The gym machines are basic and the exercise classes strikingly sedate, being geared towards the majority of the clientele – unsprightly, ageing Germans, for whom spa holidays have always been a way of life, so much so that doctors prescribe them as a rest cure and the government or em-ployer picks up the bill.
And if you want to come back looking like a supermodel, then the beauty treatments leave a lot to be desired. No bikini lines are waxed here, no nails are manicured and the facials are rudimentary – slap on a bit of thermal mud and wait for the temperature and the salts to weave their magic.
“This is not a beauty club. This is not a fitness club. This is a health farm,” says Dr Grassetto, one of the hotel’s two resident specialists in fangotherapy.
He explains that the hotel has many regulars who come twice a year to be fango’d for a week and he says 80 per cent of them can expect to stay without pain for six months, though he reckons the optimum results are achieved after a stay of a fortnight and ten to 12 treatments.
But if you don’t suffer from arthritis and are not expecting a miracle cure, then the three or four fango treatments you will have during a short visit will probably be as much stimulation as you need.
Other health treatments on the hotel’s extensive menu include shiatsu massage, hydrotherapy (massage using high-pressure hoses), inhalation therapy for respiratory conditions, and pressotherapy, in which your legs and lower body are placed into a device that looks like a cross between fishing waders and a lilo. Pockets in the trousers are rhythmically inflated to create gentle waves of pressure that wash up and down your legs, stimulating the circulation.
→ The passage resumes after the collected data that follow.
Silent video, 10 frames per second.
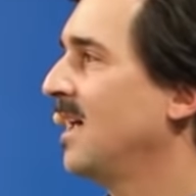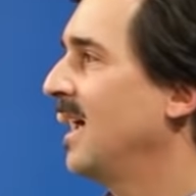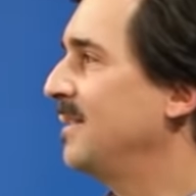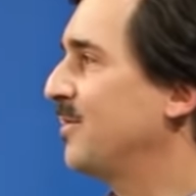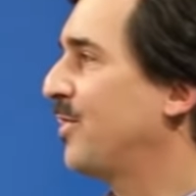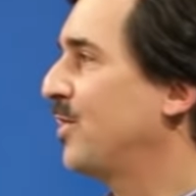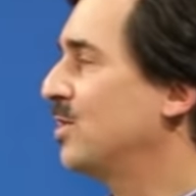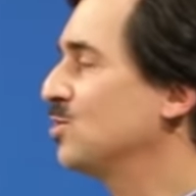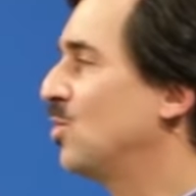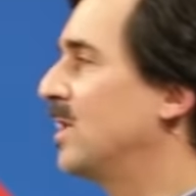And the
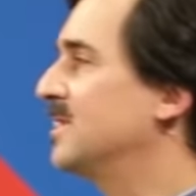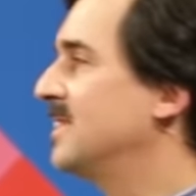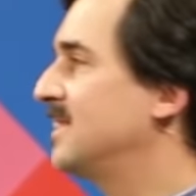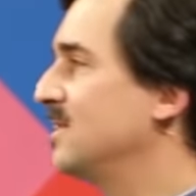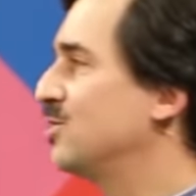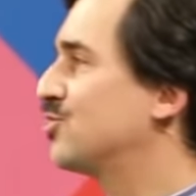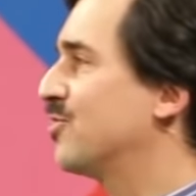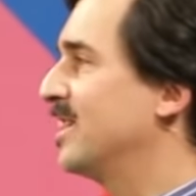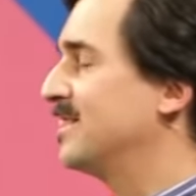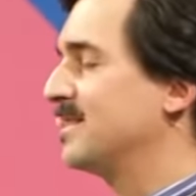third one is
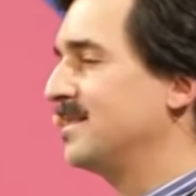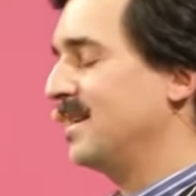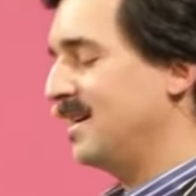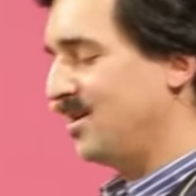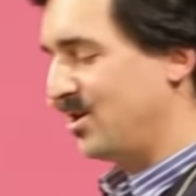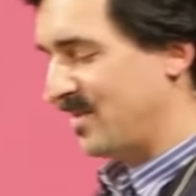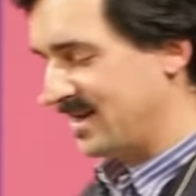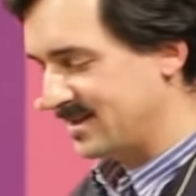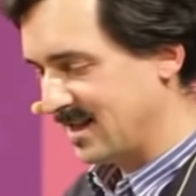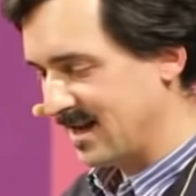illustrated on
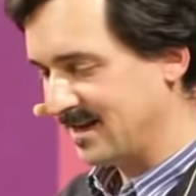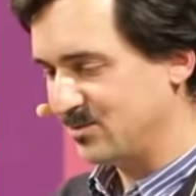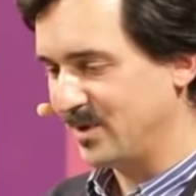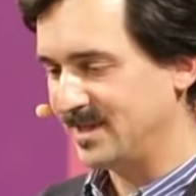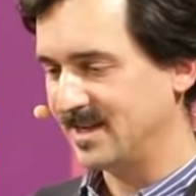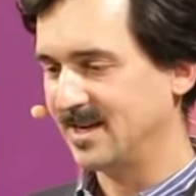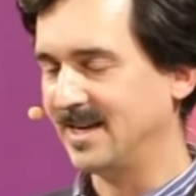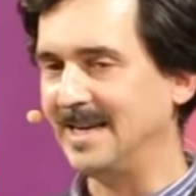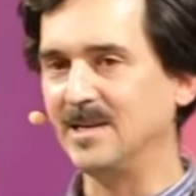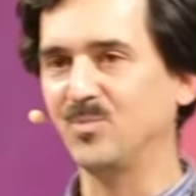my slide with
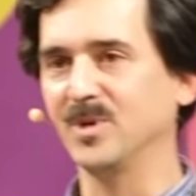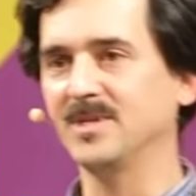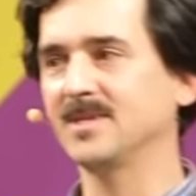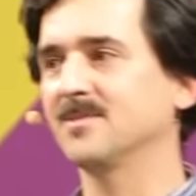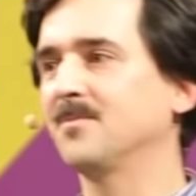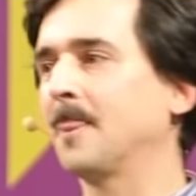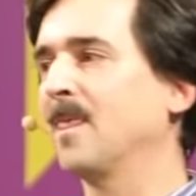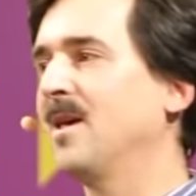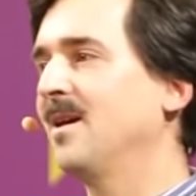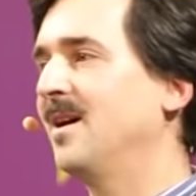Oedipus,
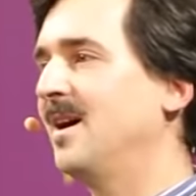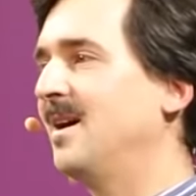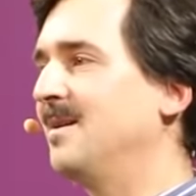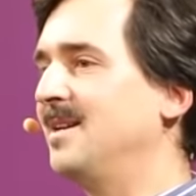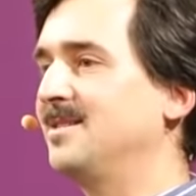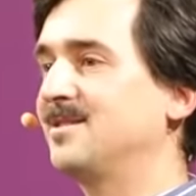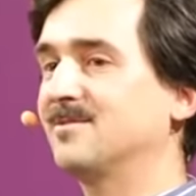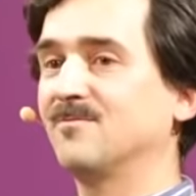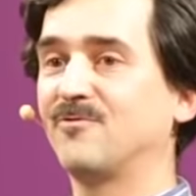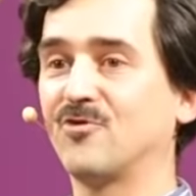is
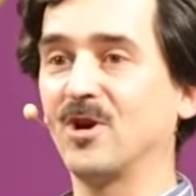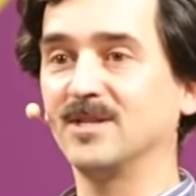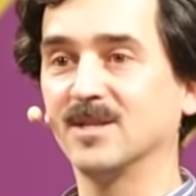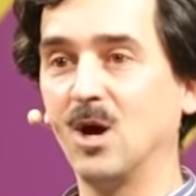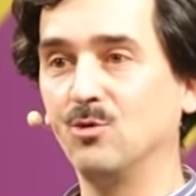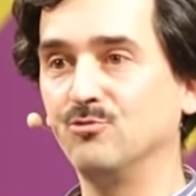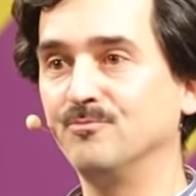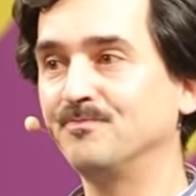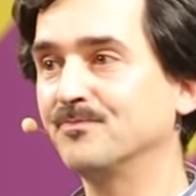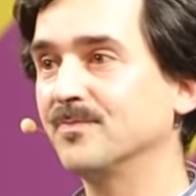Freud's own,
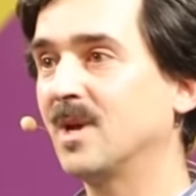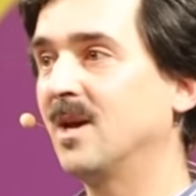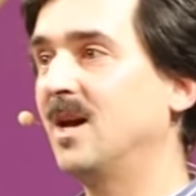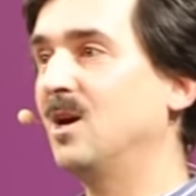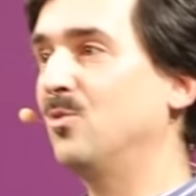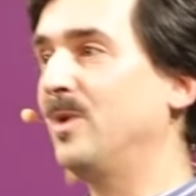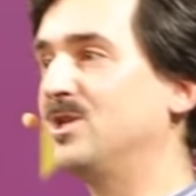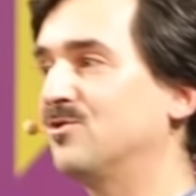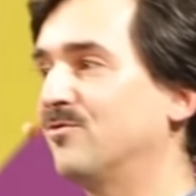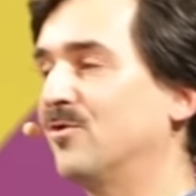
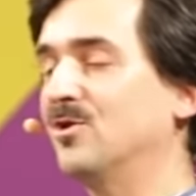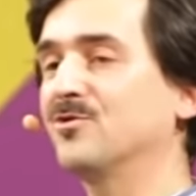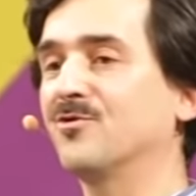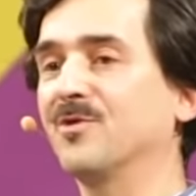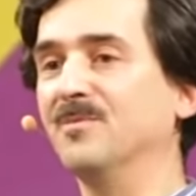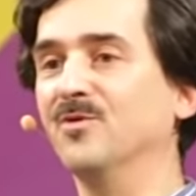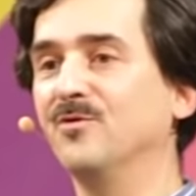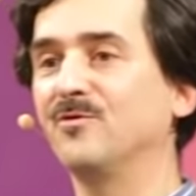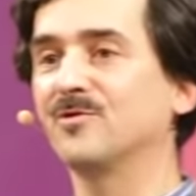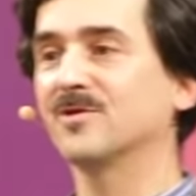which further
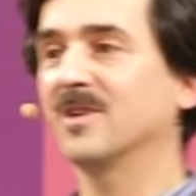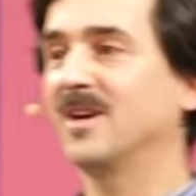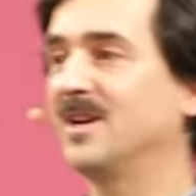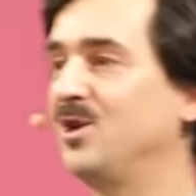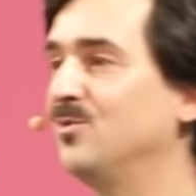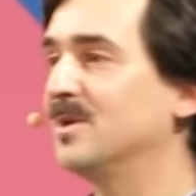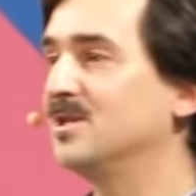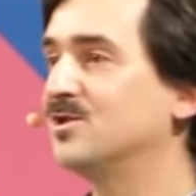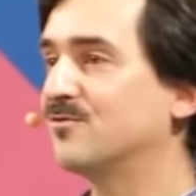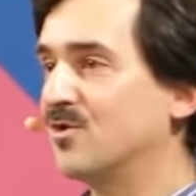removed
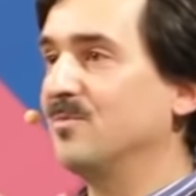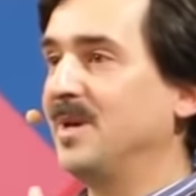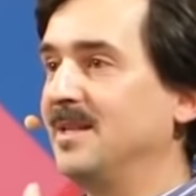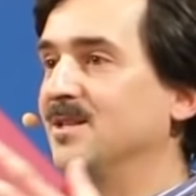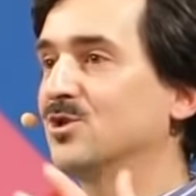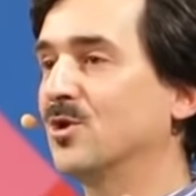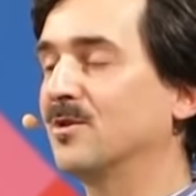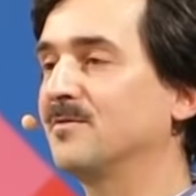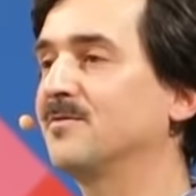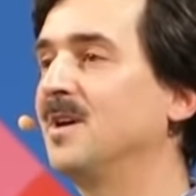humans from being this sort
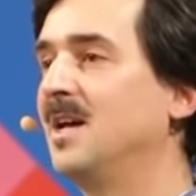of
When you’re not refocusing your personal and corporate objectives or being swathed in hot mud or pummelled in one of the various ways on offer, you can relax in one of the hotel’s three pools (filled with thermal water, naturally) or borrow a bike and cycle round the town.
“A four-night stay is ideal for busy executives,” explains Pelligrini. “It allows a full day or more in the office, as the outbound flight is on Tuesday afternoon. Return flight on the Saturday allows clients to spend time with their families before going back to work.”
The four-night programme for a group of six people costs about 1,860 per person, including flights. For those wanting a longer stay, seven nights would cost about 2,500.
While the menu may be heavy and the gym machines basic, there is much to do outside Abano that could tempt people to opt for an extended visit.
Venice is less than two hours away. Verona, much loved by Shakespeare, is also about two hours away. Even nearer is Padua, where the Scrovegni Chapel houses fantastic Giotto frescoes and the Caffe Pedrocci has refreshed the city’s intellectuals for centuries. Also in the nearby Euganean hills are the villages of Arqua Petrarca, where Petrarch, the founding father of modern Italian poetry, lived until his death in 1374; the vineyards of Montefasolo and many impressive villas.
And after the vaporetto, the Verdi and the vineyards, there will just be time to head back to the hotel for more de-stressing before cocktails and a dinner dance.